Photo courtesy Warner Bros. Pictures
The first “Lego Movie,” released in early 2014, was an utter shock. What seemed like the most blatant example of product placement in cinema history — a narrative film about building blocks? Really? — turned out to be the funniest cartoon of the year, a smart riff on play and branding.
The original was universally embraced (by everyone except the Oscar voters). A spinoff, “The Lego Batman Movie,” was seriously funny on its own — and had a few insightful things to say about the Caped Crusader. (We won’t talk about “The Lego Ninjago Movie.”)
Five years and a somewhat troubled production history have passed between the original and “The Lego Movie 2: The Second Part.” As much as I loved the original, I let cynicism creep in: This couldn’t work again, could it?
Yes. Yes it can. So well, in fact, that “The Lego Movie 2” actually corrects for the original film’s only major flaw.

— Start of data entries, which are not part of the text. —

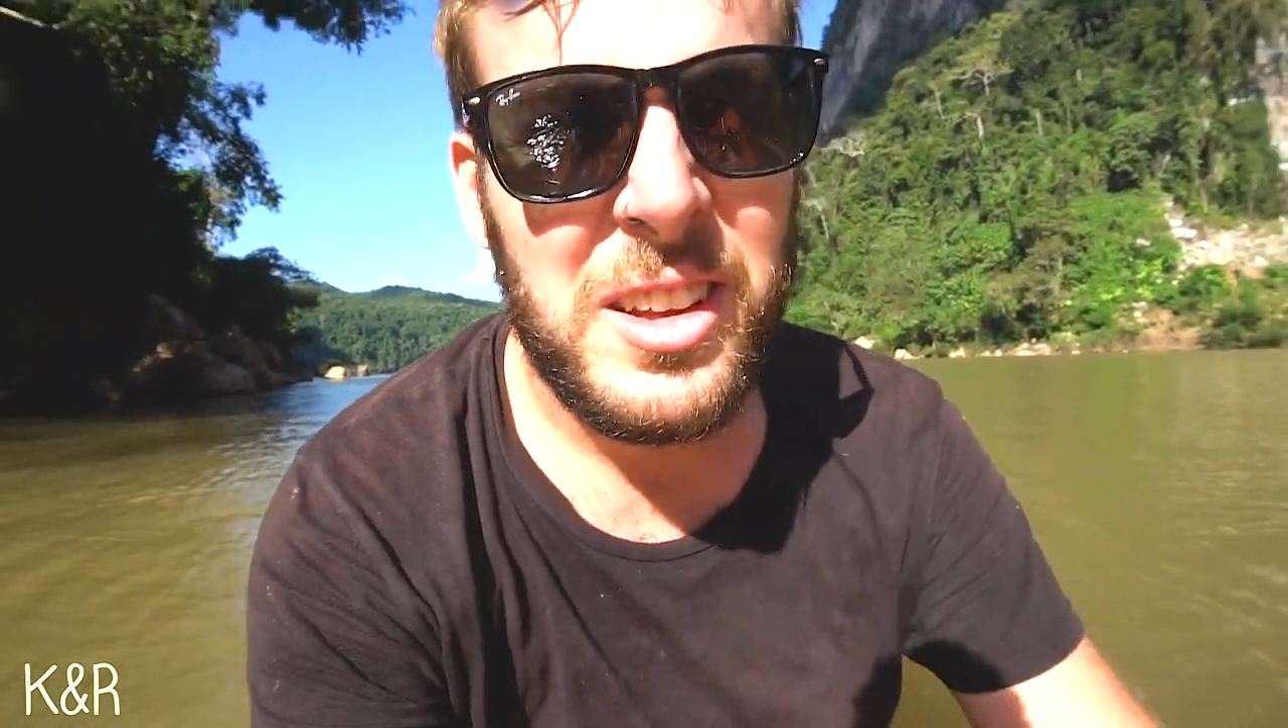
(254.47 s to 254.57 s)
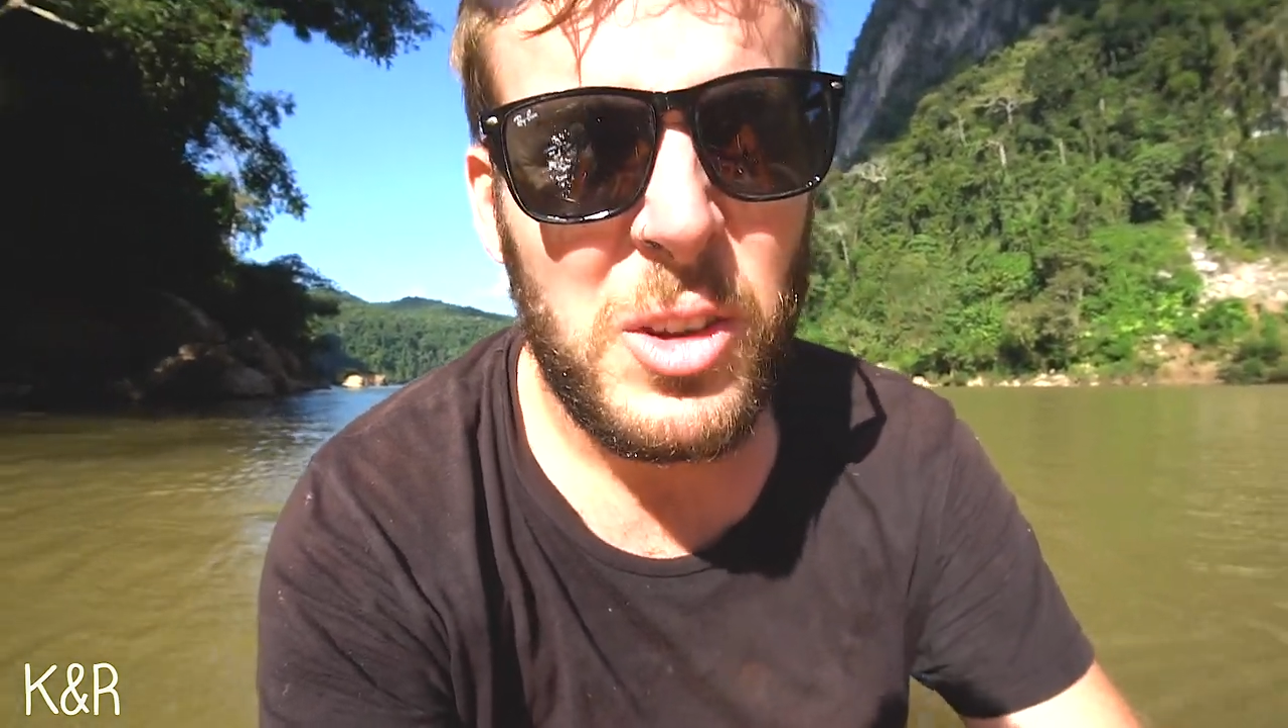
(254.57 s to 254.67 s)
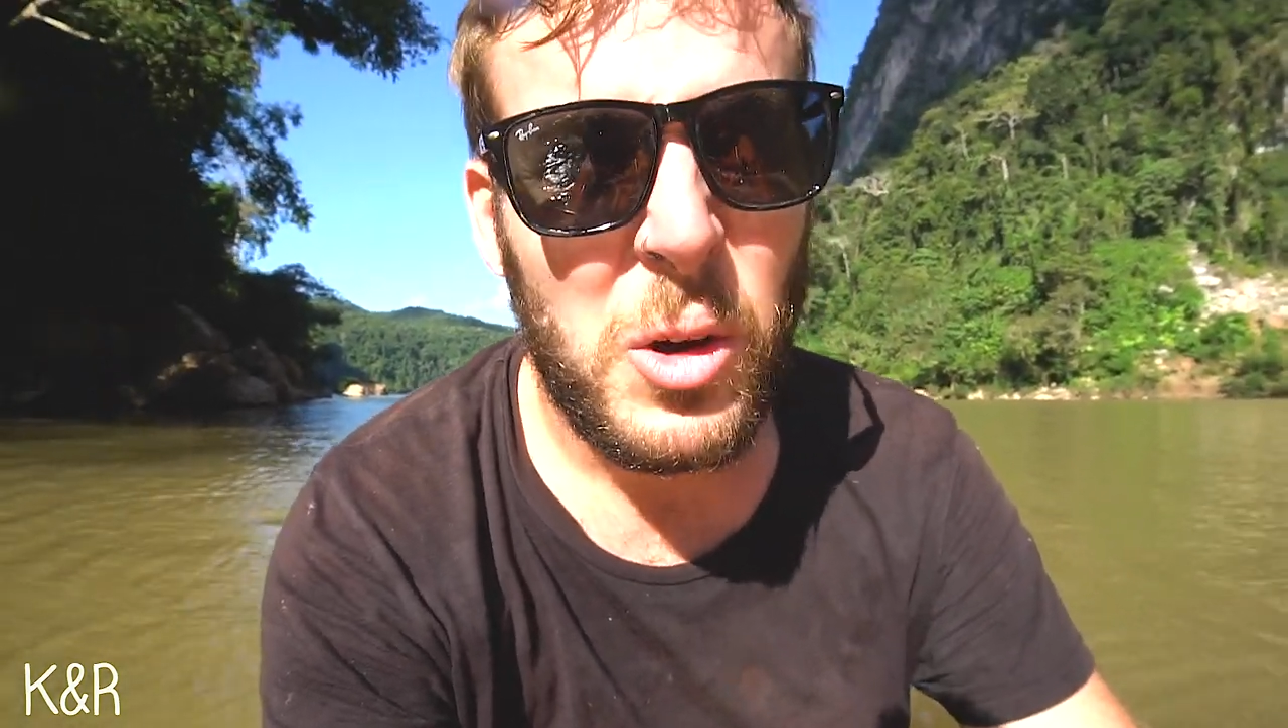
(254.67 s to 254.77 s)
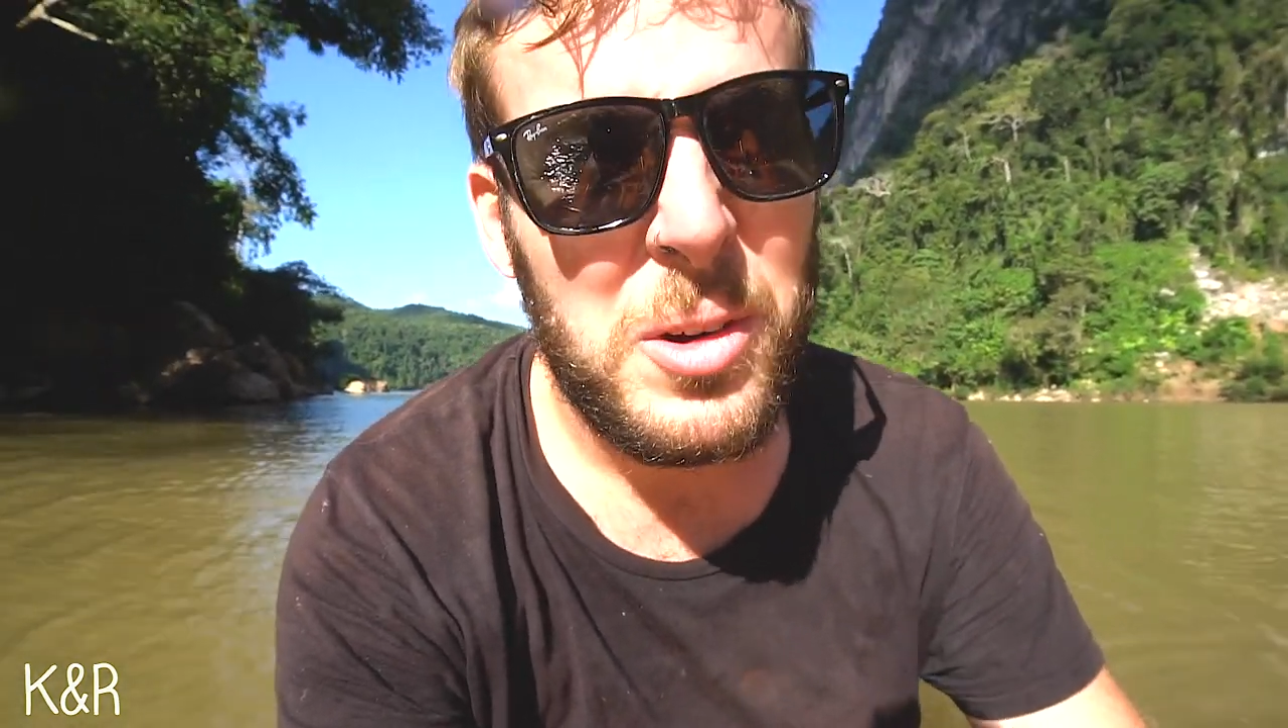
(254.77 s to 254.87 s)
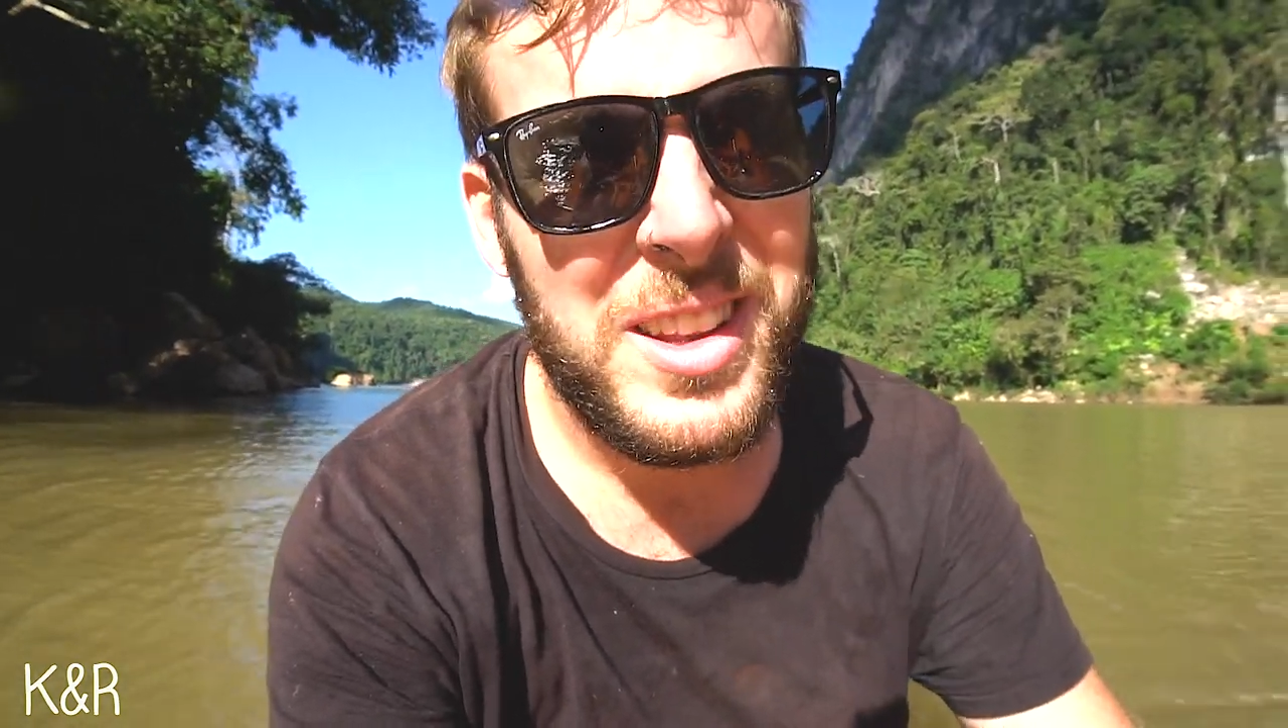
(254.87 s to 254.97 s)
is
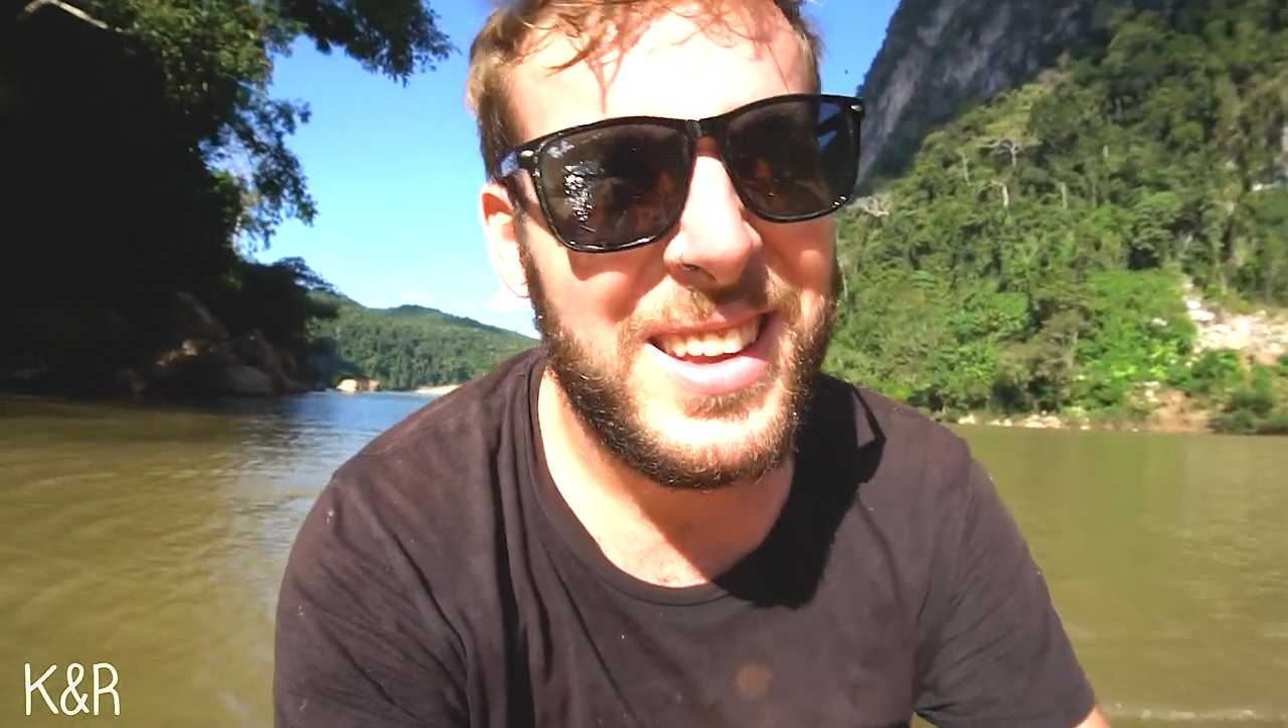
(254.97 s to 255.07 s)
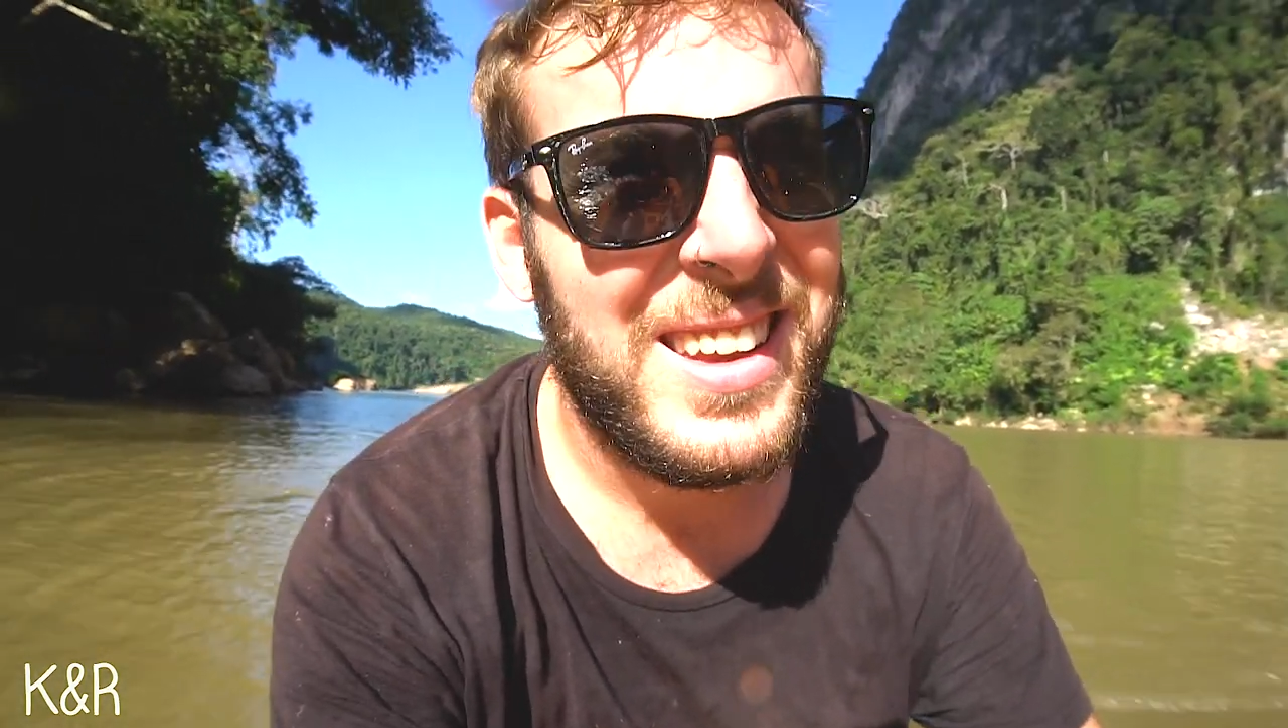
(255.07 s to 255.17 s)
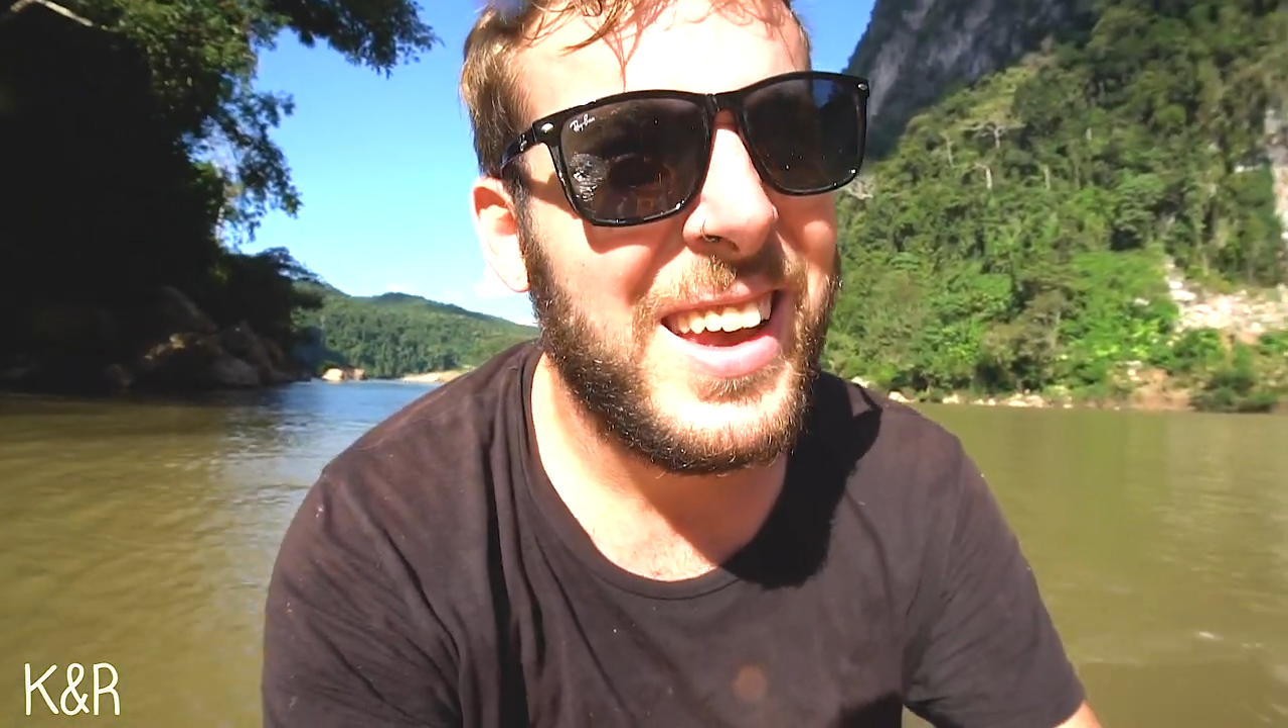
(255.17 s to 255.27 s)
already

This time: The technicolor community of awesome home to Emmet (Chris Pratt) and Wyldstyle (Elizabeth Banks) has become a “Mad Max”-esque wasteland, thanks to the incursion of extraterrestrial playthings. When even-more-advanced aliens abduct most of Emmet’s friends, they have a new world to confront — and Emmet needs to stop being so un-jaded and go to war.
The reveal in the original film was that the toys were … well, toys. The camera moved back to find pre-teen Finn (Jadon Sand, in both chapters) playing with his father’s carefully constructed world; the message, about creativity over rigidity, was heavy-handed for an irreverent film.
This time, though, the real-world segments are surprisingly powerful. Those alien invaders are courtesy of Finn’s little sister, Bianca (Brooklynn Prince). The journey of two siblings learning to play together is deeply effective.
More importantly, an excellent voice cast returns. Alison Brie, Will Arnett, Charlie Day and more reprise roles; newcomers include Tiffany Haddish and Stephanie Beatriz, both of whom fit in perfectly.
And it’s really, really funny. Admittedly, this chapter loses some punch thanks to lapsed licensing deals; while the series’ extended riff on the DC Universe is intact (and uproarious), most of the branded characters that popped up before are gone. It’s a shame, because “The Lego Movie” boasted some of the best meta-humor in recent years.
Fortunately, this one has a runner about a Lego banana. I’m still laughing. That’s the spinoff I need: The Lego Banana Movie.